Instructions for the task. Repeat, exactly as written, all of the entries, but not their pictures.

Stored data entries
+ + + + + + +

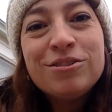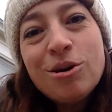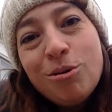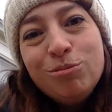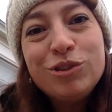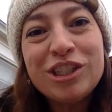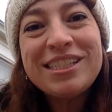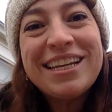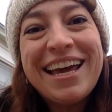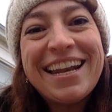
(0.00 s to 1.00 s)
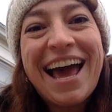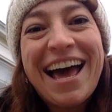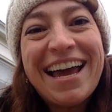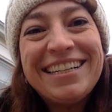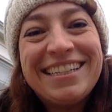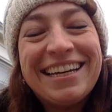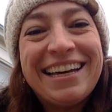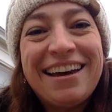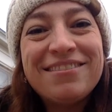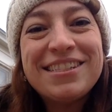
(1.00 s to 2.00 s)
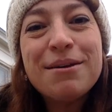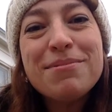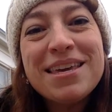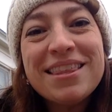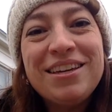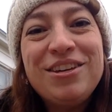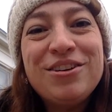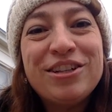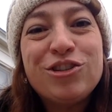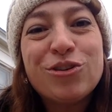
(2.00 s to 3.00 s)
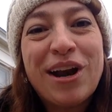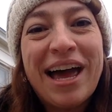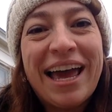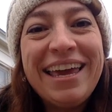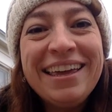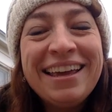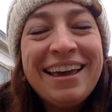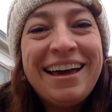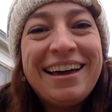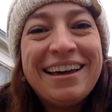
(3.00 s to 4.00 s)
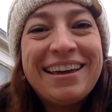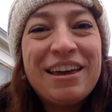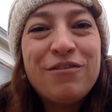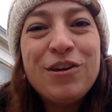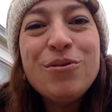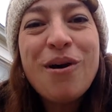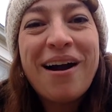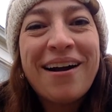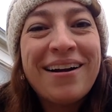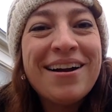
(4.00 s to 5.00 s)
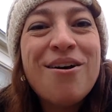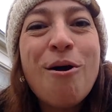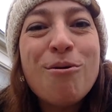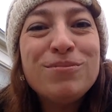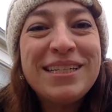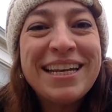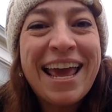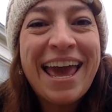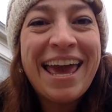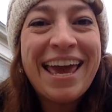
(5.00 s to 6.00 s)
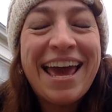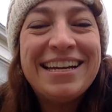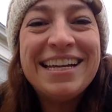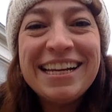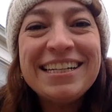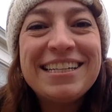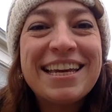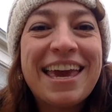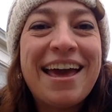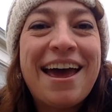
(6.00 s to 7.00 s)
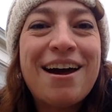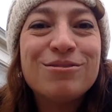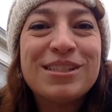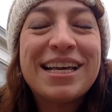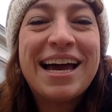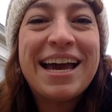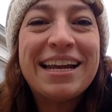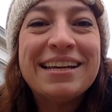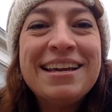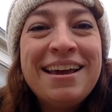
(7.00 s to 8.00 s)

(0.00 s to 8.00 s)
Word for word: so, just an idea of something that you could try uh, if you are home today and needing to get outside.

+ + + + + + +

Answer for the task.
(0.00 s to 1.00 s)
(1.00 s to 2.00 s)
(2.00 s to 3.00 s)
(3.00 s to 4.00 s)
(4.00 s to 5.00 s)
(5.00 s to 6.00 s)
(6.00 s to 7.00 s)
(7.00 s to 8.00 s)

(0.00 s to 8.00 s)
Word for word: so, just an idea of something that you could try uh, if you are home today and needing to get outside.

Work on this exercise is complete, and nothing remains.